**Brief**
Please transcribe the data below exactly. Leave the pictures out.
_ _ _ _
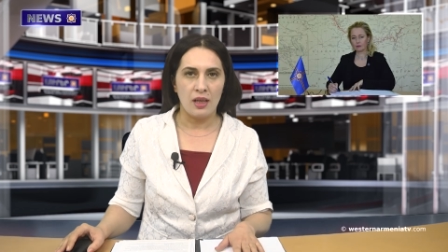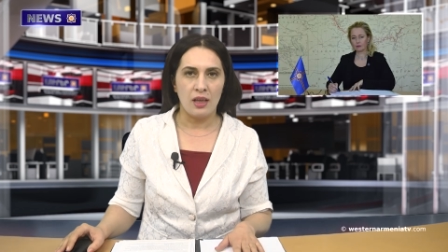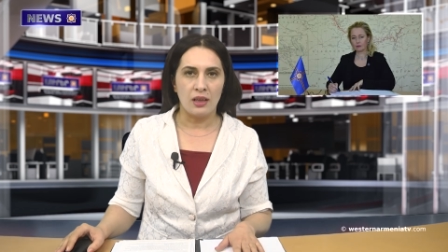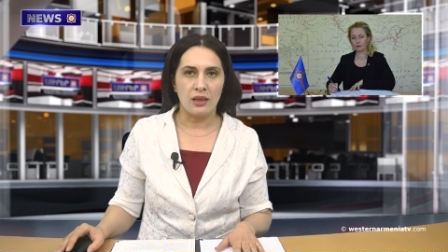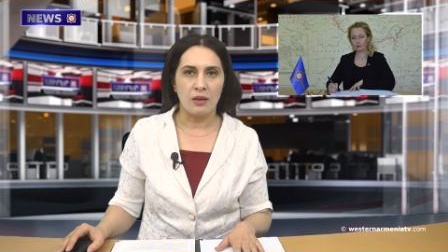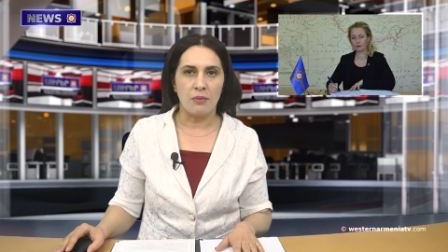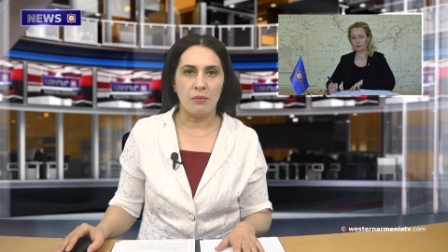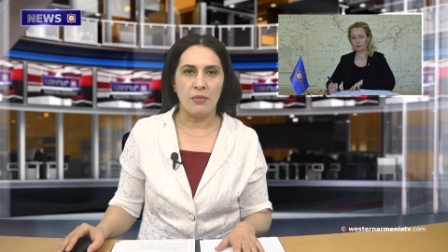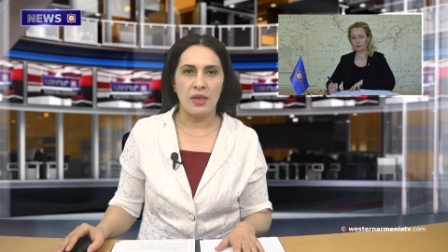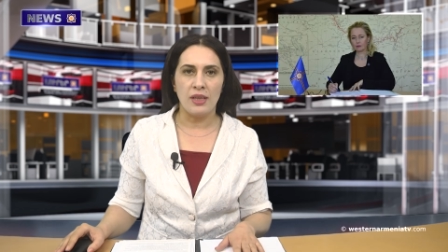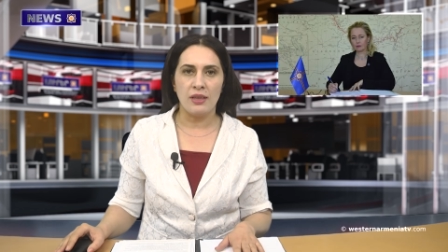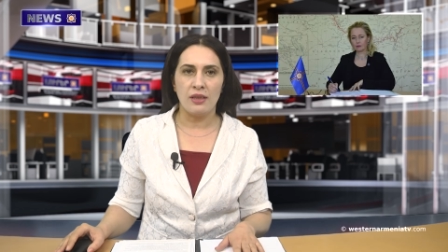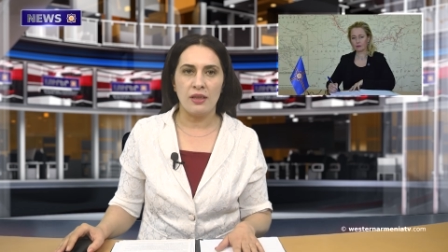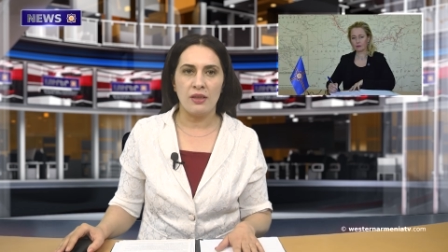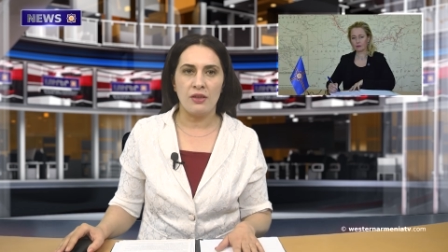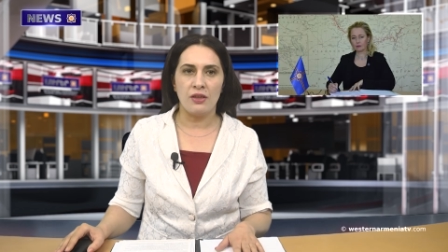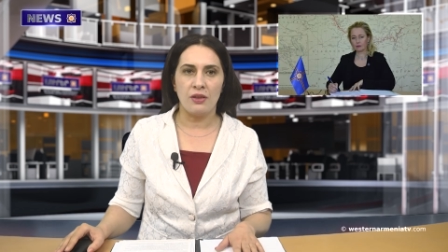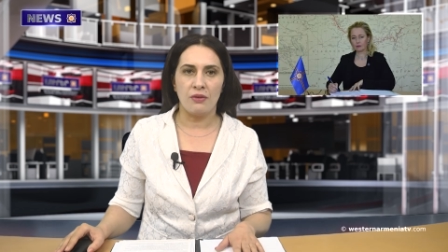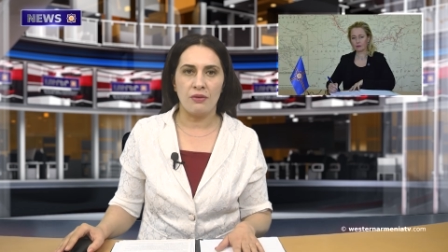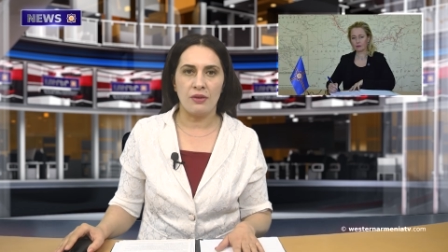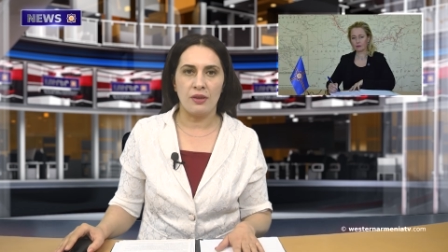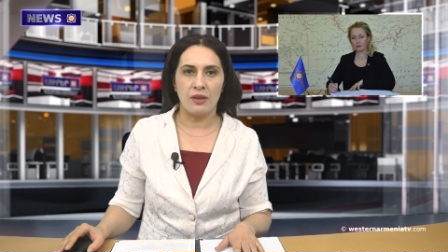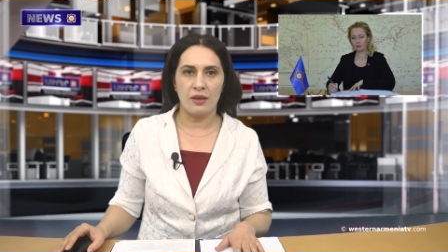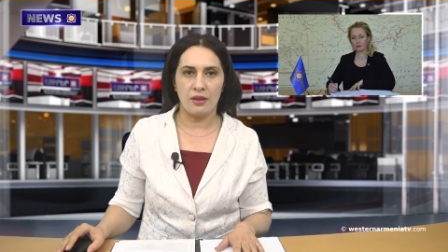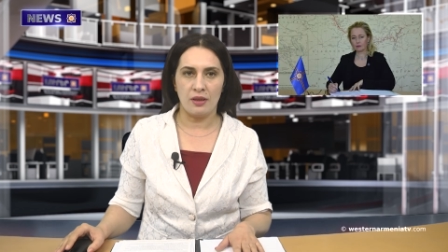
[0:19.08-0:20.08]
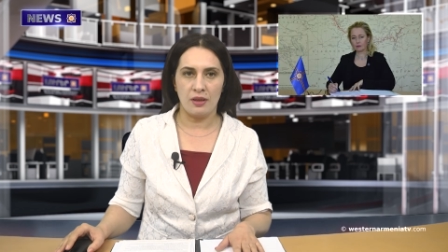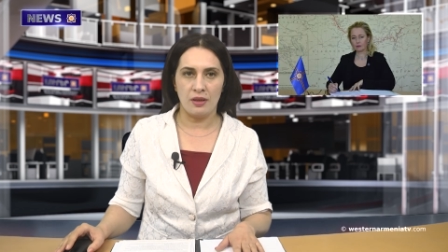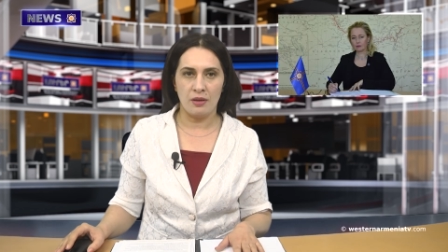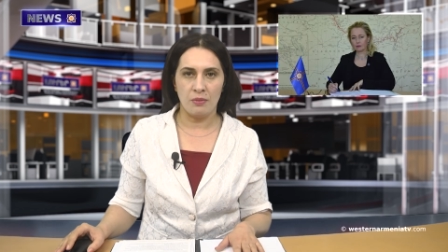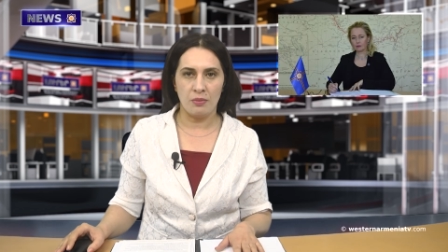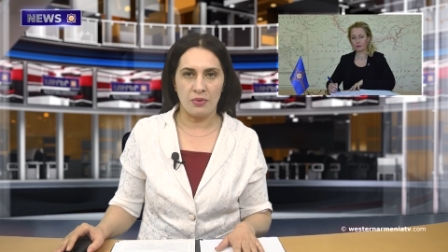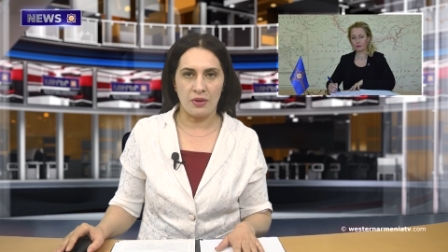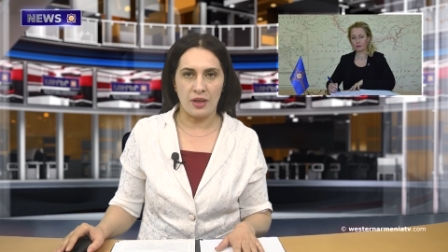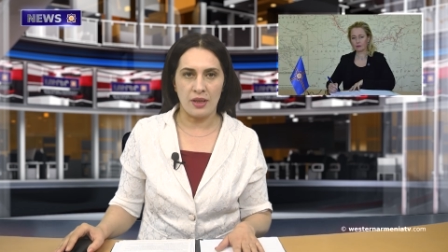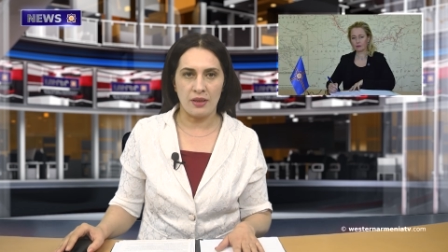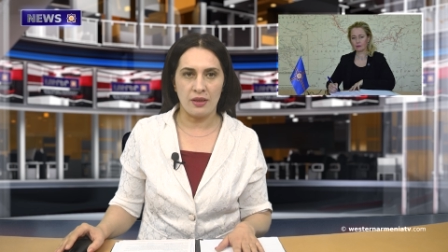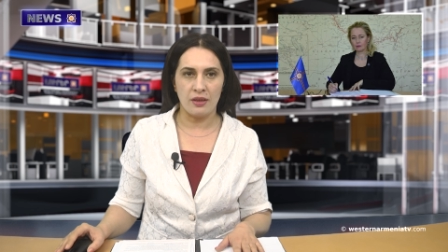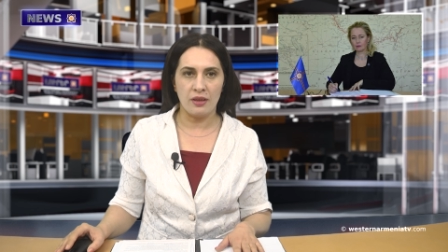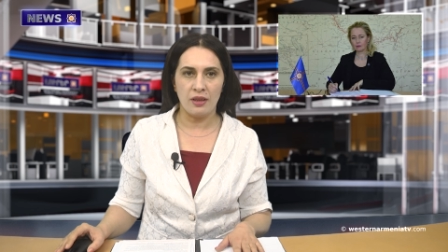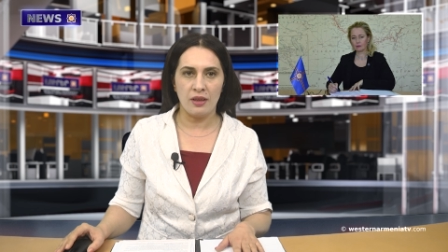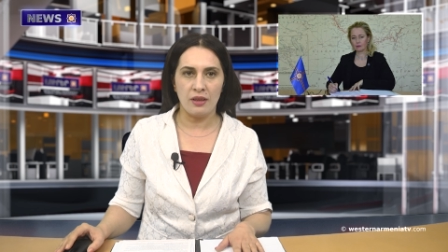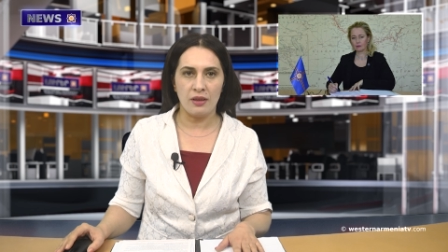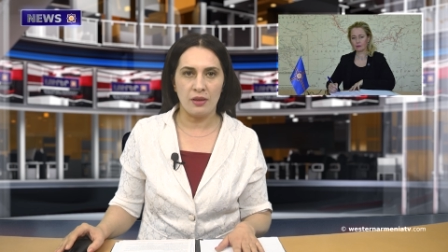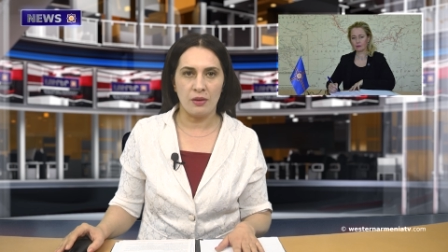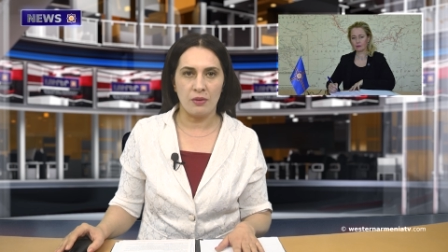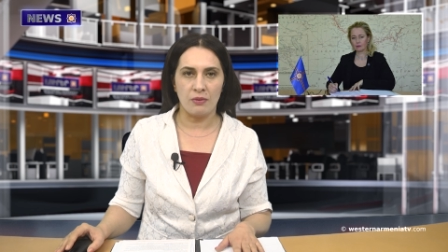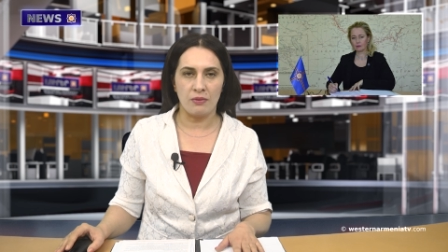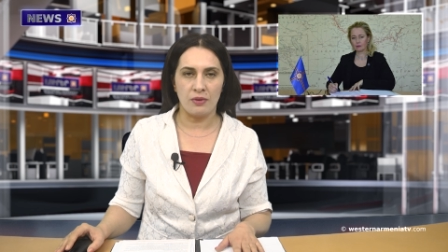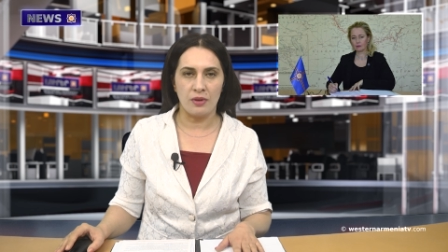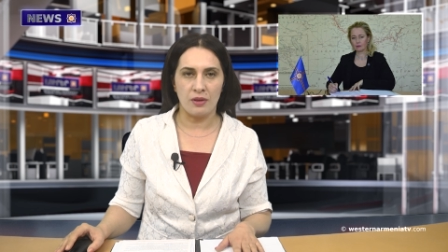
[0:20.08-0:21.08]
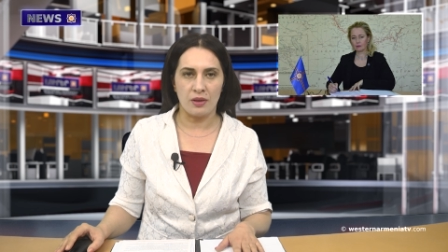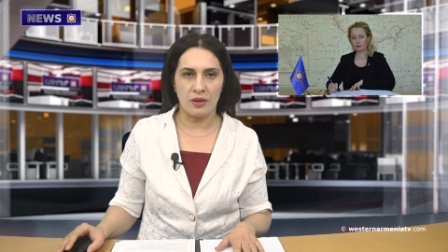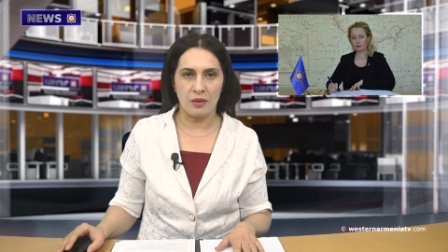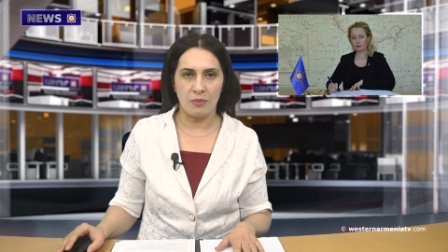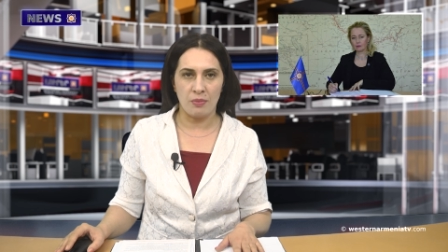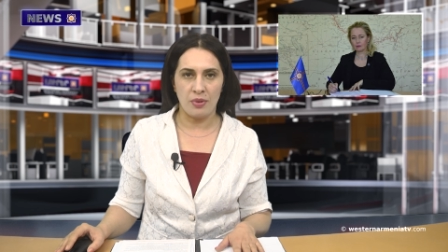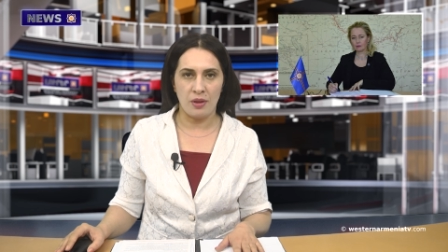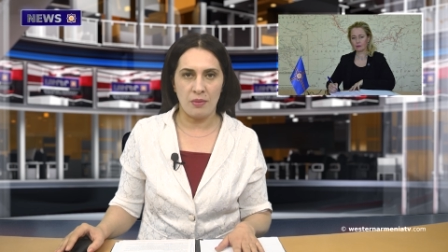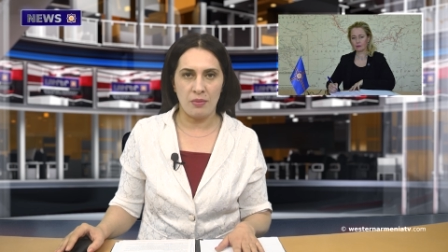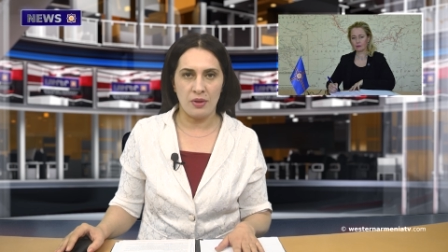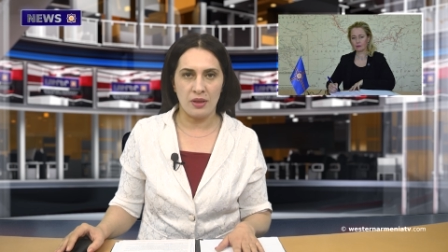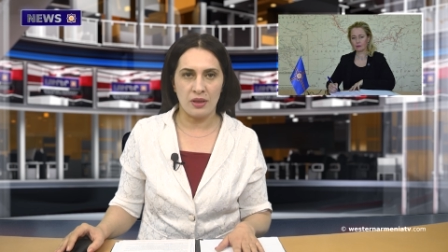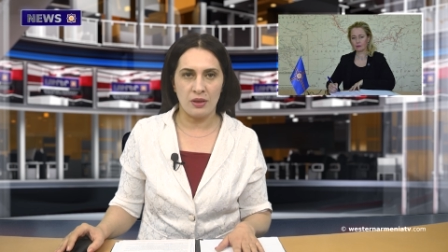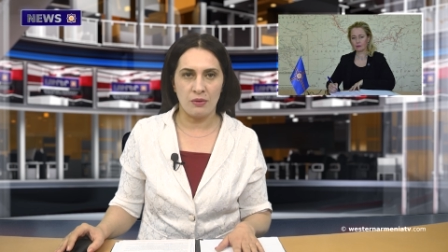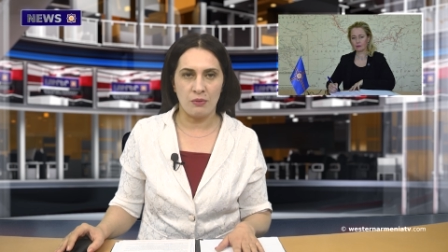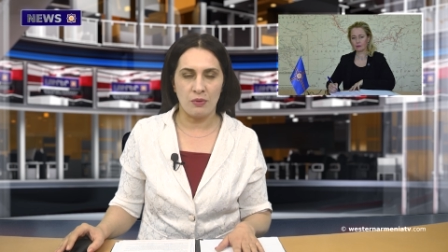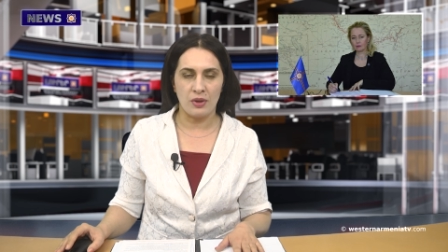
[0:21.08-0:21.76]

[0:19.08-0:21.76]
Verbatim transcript: The message of the President of the Republic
_ _ _ _
**Response to this task**
[0:19.08-0:20.08]
[0:20.08-0:21.08]
[0:21.08-0:21.76]

[0:19.08-0:21.76]
Verbatim transcript: The message of the President of the Republic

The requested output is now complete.